Task: Could you copy exactly the lines below from the one with "(953.92 s to 954.82 s)" to the one with "(950.32 s to 960.32 s)", inclusive, leaving out any pictures?

Data extracted from a collection:
────────────────────────────────────────

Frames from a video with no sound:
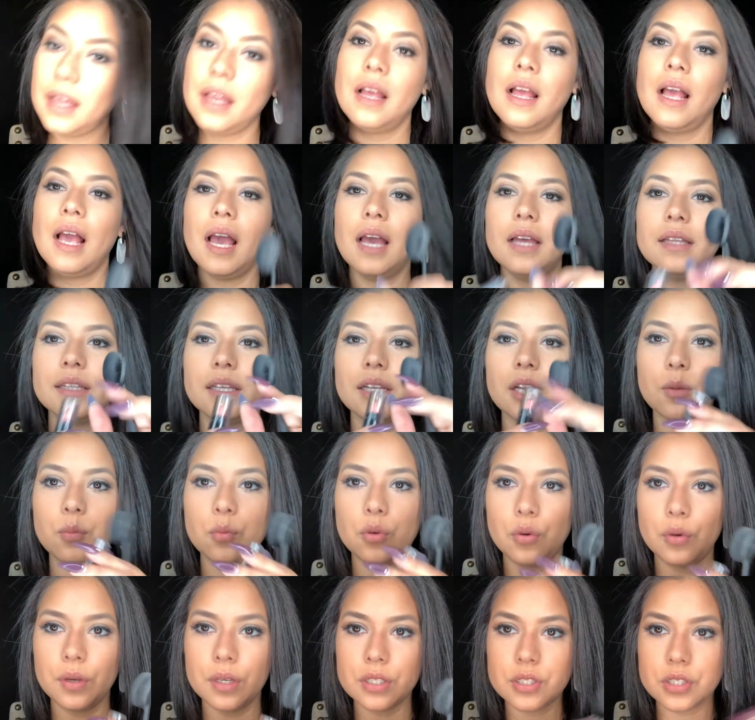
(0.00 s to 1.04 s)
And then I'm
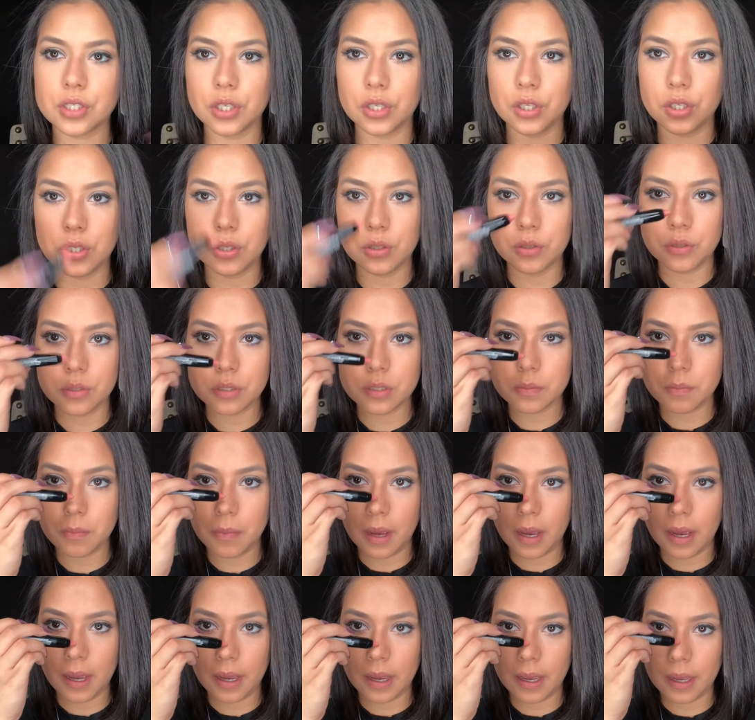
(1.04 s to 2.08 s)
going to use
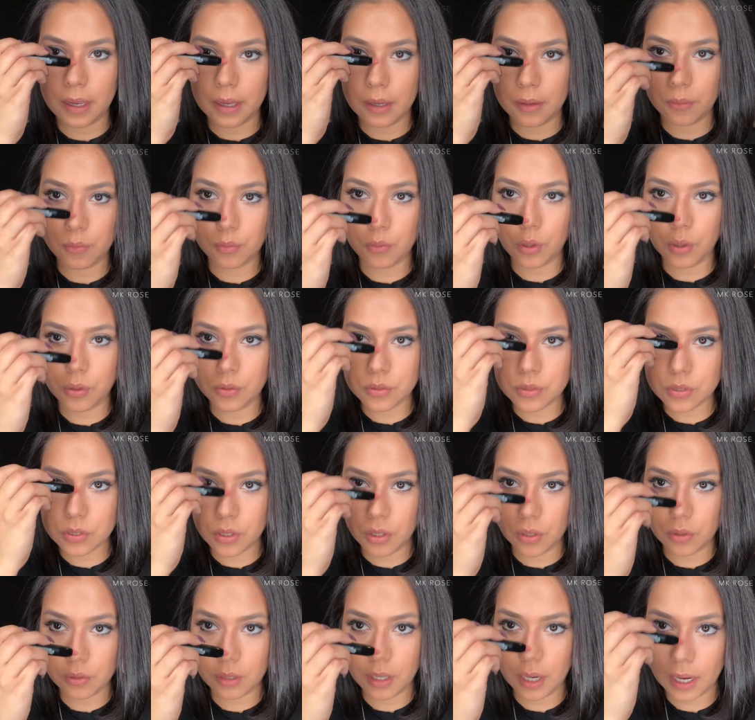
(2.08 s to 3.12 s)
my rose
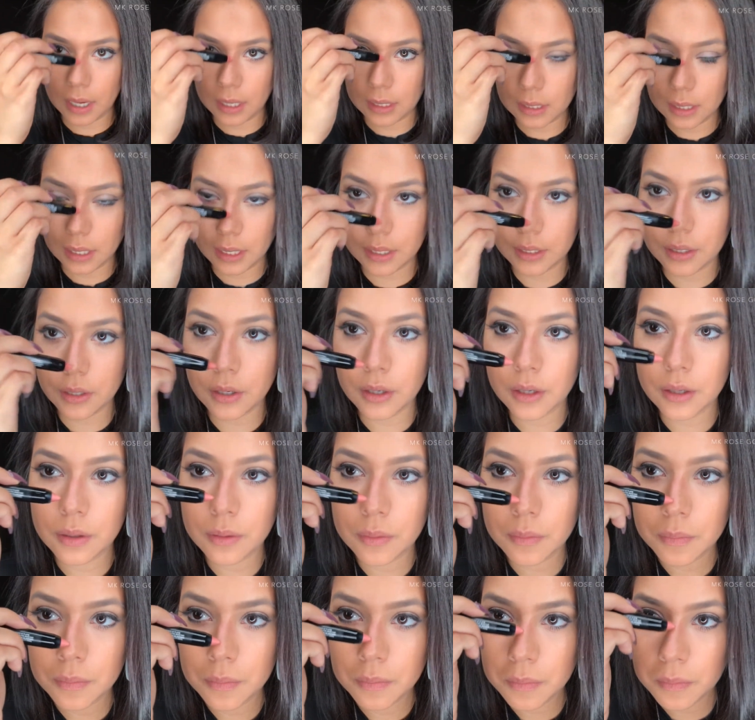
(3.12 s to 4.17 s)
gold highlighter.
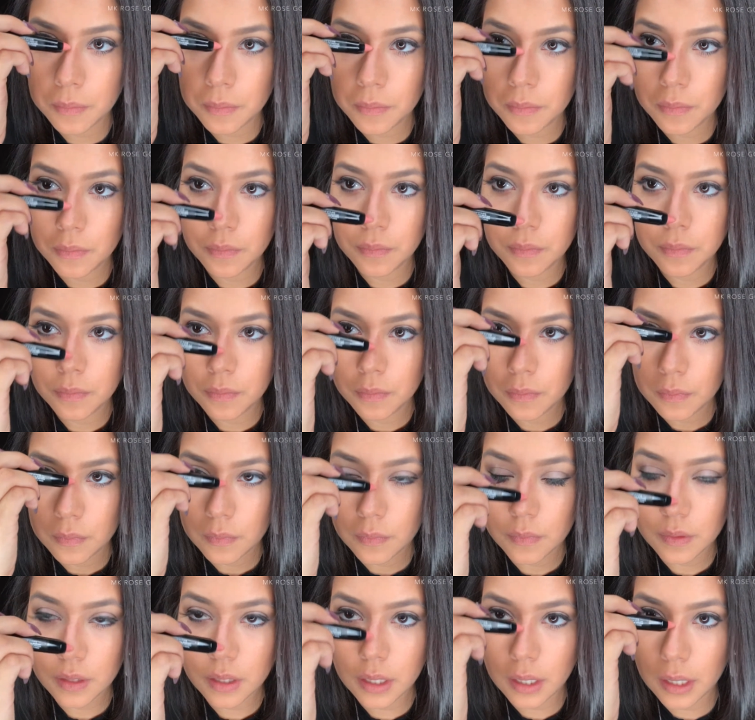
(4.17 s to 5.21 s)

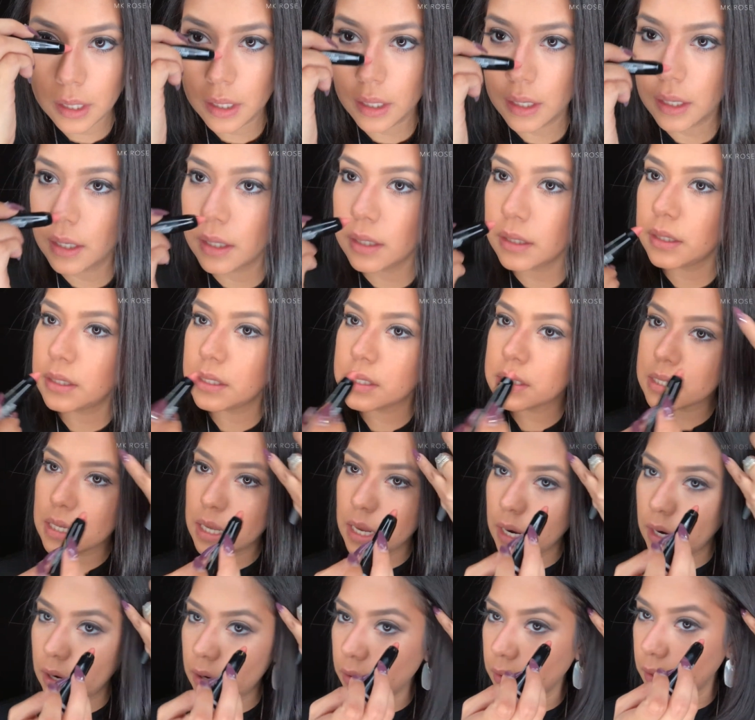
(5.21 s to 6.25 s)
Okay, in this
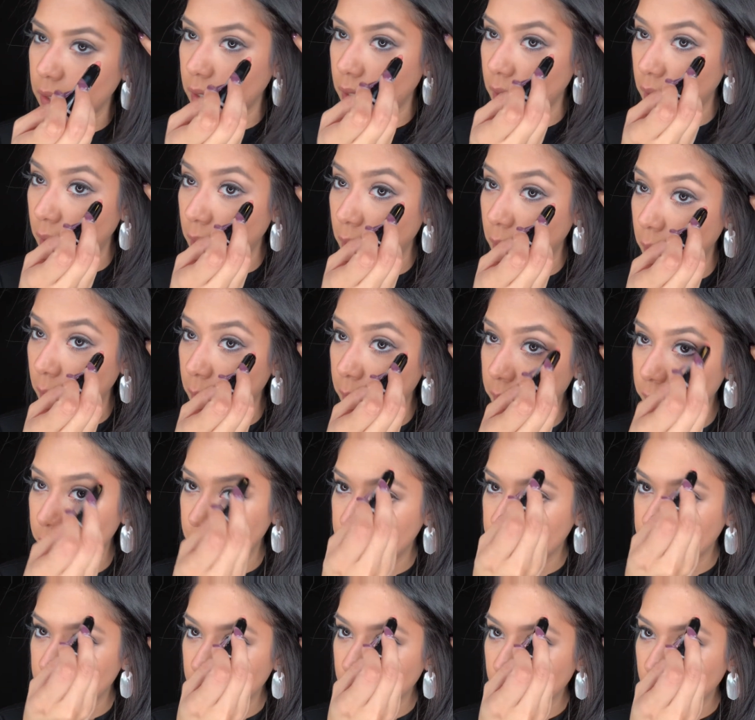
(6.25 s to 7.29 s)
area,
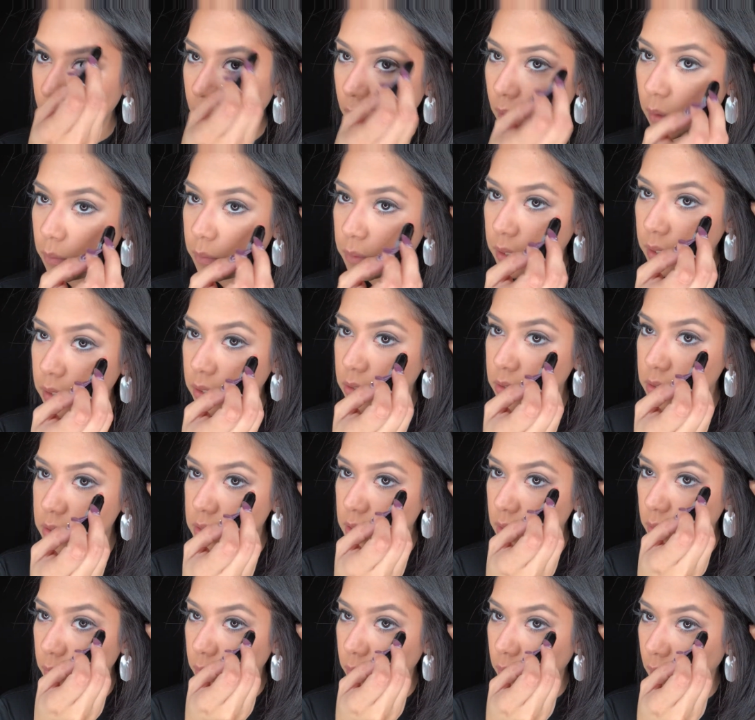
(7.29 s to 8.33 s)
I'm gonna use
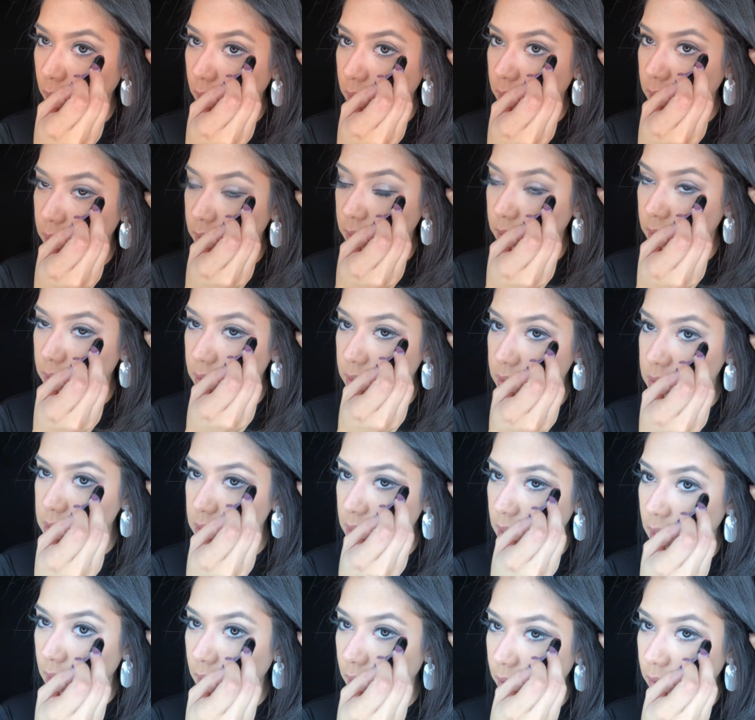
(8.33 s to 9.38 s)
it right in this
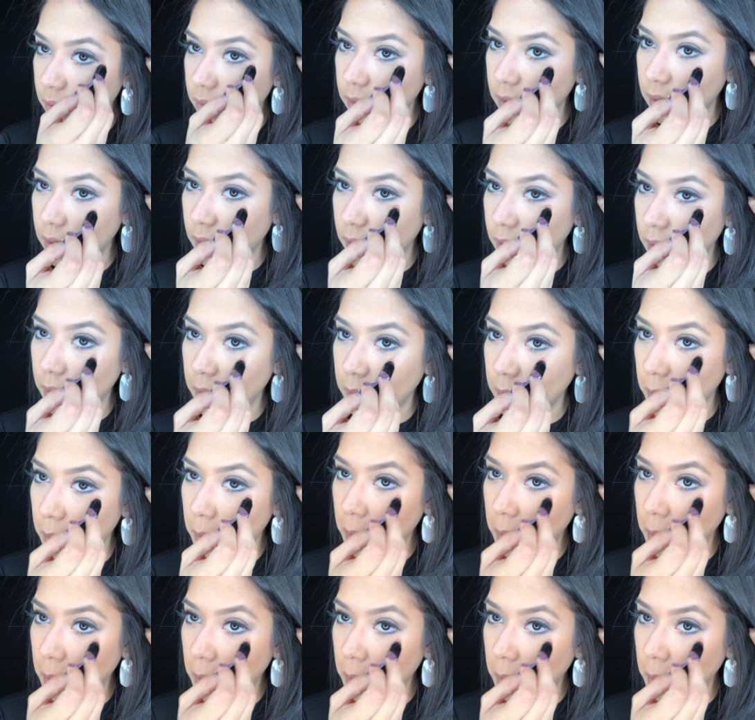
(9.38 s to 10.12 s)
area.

────────────────────────────────────────

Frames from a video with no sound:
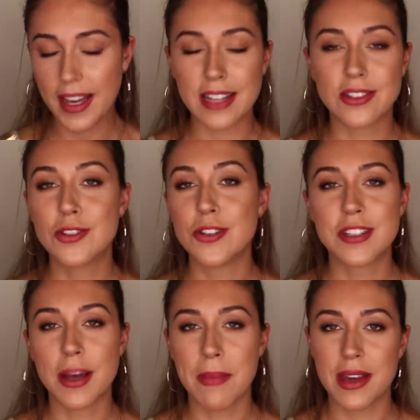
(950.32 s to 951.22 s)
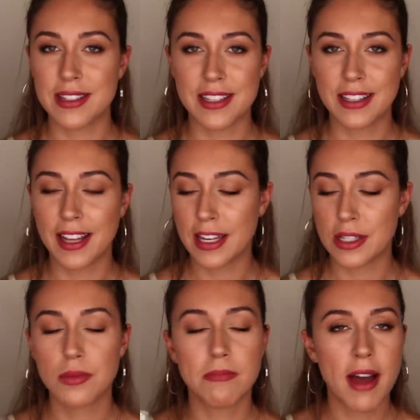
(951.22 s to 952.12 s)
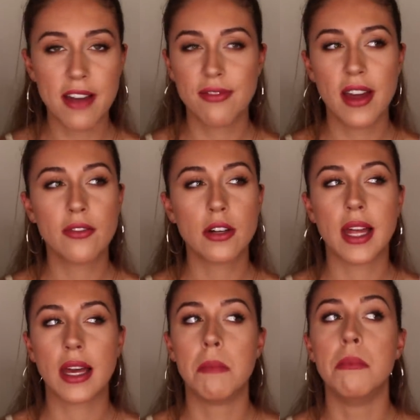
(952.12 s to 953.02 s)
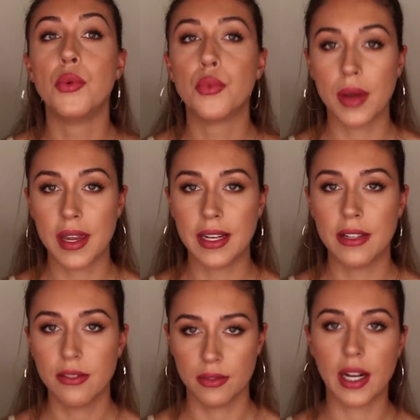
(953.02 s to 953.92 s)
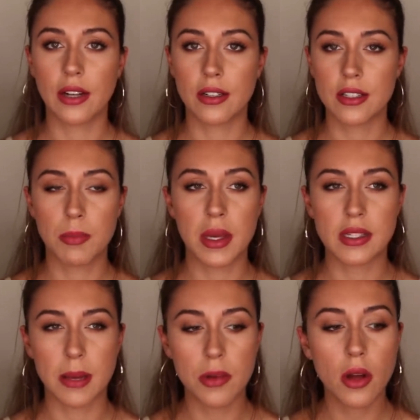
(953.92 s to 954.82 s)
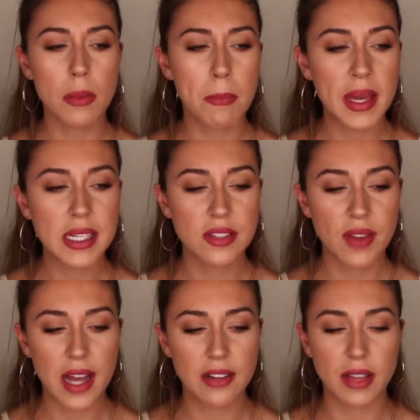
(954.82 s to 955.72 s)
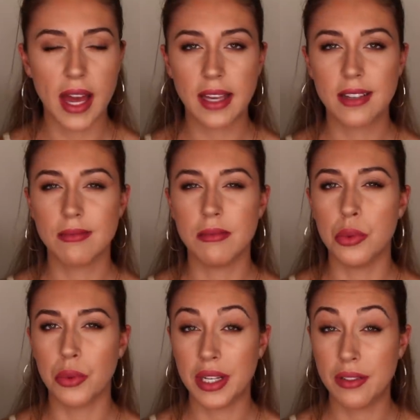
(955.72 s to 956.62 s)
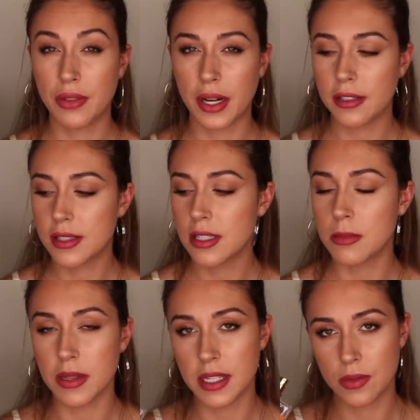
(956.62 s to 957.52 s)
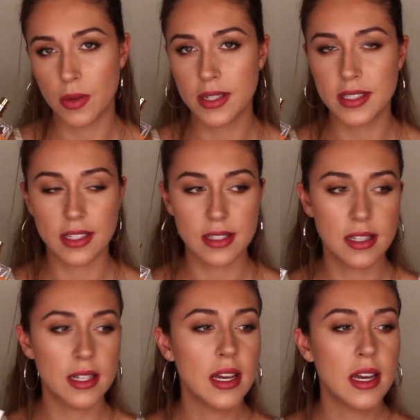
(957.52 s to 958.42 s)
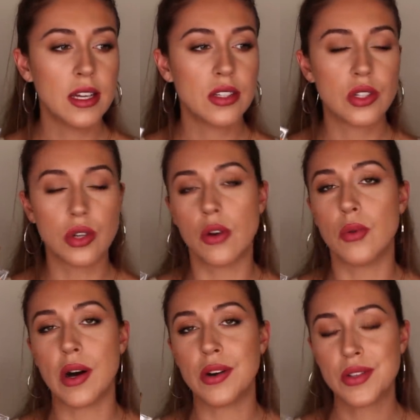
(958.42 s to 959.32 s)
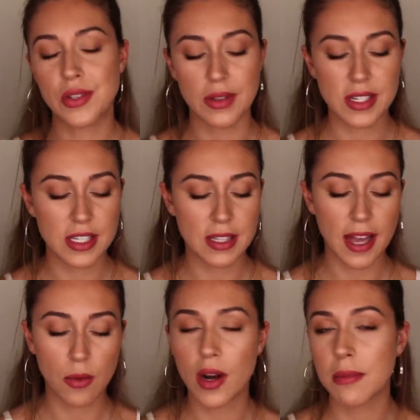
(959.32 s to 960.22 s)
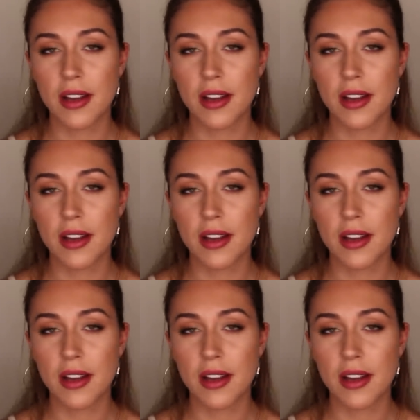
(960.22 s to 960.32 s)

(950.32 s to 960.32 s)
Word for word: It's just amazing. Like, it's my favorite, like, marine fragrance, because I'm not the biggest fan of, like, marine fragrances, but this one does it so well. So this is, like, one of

────────────────────────────────────────

Solution to this problem:
(953.92 s to 954.82 s)
(954.82 s to 955.72 s)
(955.72 s to 956.62 s)
(956.62 s to 957.52 s)
(957.52 s to 958.42 s)
(958.42 s to 959.32 s)
(959.32 s to 960.22 s)
(960.22 s to 960.32 s)

(950.32 s to 960.32 s)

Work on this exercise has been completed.